Ob er sich an eine Situation erinnern könne, in der er in seiner Karriere schon einmal so einen Vorsprung verspielt habe, wurde Müller auf der PK gefragt. "Das müsste beim Quali-Spiel in Berlin gewesen sein", antwortete er und bezog sich auf das 4:4 gegen Schweden mit der Nationalmannschaft 2012.
"Aber wir sind jetzt beim FC Bayern", stellte er deutlich klar: "Wir wollen uns nicht mit 'Was wäre, wenn...?' beschäftigen. Wir sind in einer guten Verfassung und haben gerade ein Momentum, das wir so weit tragen wollen, wie es nur geht."

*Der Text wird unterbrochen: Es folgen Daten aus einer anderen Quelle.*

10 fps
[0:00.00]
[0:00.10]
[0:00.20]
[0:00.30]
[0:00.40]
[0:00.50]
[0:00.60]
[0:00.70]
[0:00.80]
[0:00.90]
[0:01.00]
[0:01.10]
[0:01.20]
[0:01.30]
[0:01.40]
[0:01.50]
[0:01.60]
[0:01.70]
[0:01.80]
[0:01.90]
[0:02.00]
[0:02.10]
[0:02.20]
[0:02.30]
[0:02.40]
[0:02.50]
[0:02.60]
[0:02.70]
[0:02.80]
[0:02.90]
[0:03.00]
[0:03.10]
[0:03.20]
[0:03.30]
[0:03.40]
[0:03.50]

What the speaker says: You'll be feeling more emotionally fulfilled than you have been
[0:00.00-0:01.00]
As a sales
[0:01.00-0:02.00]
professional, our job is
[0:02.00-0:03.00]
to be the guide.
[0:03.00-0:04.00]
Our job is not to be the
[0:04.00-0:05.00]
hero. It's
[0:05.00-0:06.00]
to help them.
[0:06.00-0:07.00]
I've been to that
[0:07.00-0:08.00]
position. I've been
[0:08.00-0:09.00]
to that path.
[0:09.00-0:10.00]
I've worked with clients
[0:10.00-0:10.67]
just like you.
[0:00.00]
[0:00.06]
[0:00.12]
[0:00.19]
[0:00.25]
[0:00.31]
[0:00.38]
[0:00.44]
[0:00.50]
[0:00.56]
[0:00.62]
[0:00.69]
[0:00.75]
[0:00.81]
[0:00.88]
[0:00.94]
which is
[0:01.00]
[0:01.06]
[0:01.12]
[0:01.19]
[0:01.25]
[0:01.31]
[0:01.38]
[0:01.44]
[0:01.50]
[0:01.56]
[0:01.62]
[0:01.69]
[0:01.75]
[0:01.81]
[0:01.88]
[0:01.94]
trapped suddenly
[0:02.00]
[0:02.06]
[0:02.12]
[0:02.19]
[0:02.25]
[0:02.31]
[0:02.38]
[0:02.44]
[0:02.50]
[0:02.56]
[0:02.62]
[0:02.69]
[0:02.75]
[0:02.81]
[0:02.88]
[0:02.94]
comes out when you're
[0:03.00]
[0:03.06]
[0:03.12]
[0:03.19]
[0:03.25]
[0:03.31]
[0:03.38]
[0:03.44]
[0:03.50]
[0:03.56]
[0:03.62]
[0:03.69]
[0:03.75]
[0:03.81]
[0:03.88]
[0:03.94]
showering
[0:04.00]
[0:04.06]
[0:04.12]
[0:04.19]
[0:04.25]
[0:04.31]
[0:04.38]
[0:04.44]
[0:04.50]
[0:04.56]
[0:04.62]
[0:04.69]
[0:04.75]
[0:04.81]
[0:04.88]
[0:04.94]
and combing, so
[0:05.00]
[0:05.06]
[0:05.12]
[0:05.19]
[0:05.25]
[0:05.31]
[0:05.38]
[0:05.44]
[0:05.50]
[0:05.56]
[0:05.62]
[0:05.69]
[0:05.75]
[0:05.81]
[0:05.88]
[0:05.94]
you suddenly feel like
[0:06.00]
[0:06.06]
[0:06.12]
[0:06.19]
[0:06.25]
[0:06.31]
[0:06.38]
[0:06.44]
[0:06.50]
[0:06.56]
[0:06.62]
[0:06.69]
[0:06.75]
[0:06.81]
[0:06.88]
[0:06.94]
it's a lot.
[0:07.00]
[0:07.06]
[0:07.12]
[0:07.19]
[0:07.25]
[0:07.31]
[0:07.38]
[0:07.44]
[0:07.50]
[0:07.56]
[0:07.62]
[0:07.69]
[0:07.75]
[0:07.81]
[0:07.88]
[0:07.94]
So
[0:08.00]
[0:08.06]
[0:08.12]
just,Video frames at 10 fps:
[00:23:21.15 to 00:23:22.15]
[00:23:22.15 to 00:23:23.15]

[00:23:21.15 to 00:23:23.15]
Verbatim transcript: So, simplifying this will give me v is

Arsenal-Fans freuen sich auf Bayern
Für die Bayern gibt es natürlich keinen Grund, nicht schon fürs Viertelfinale zu planen. Sind sie genau deshalb noch verwundbar? "Arsenal wird uns früh attackieren. Wenn wir in den ersten 15, 20 Minuten nicht konzentriert sind, kann viel passieren", warnte Ribery vorbildlich.
Ist das also Arsenals Chance, das Unmögliche noch möglich zu machen? Nein, lautet die Antwort. Denn dazu sind nicht nur die Vorzeichen für den FCB zu gut, sondern auch die Bayern selbst.
Das entnehme ich dann auch noch den wartenden Gunners-Fans vor dem Stadion. Ihr Echo ist unmissverständlich: "Wir freuen uns darauf, so eine Weltklasse-Mannschaft wie Bayern München zu sehen. Das ist es, worauf wir uns am Dienstag im Emirates freuen. Es erinnert uns an die Glanzzeiten unseres Klubs und weckt die Hoffnung, auch wieder dahin zu kommen." Da verstehe ich schließlich doch noch ihre Begeisterung. Begeisterung für den Gegner.
Ein gewisser Druck lastet am Dienstag im übertragenen Sinn also doch auf den Bayern, wenn man so will. Denn die Fans wollen schönen und erfolgreichen Fußball sehen - die zuletzt geschundenen Fans des FC Arsenal.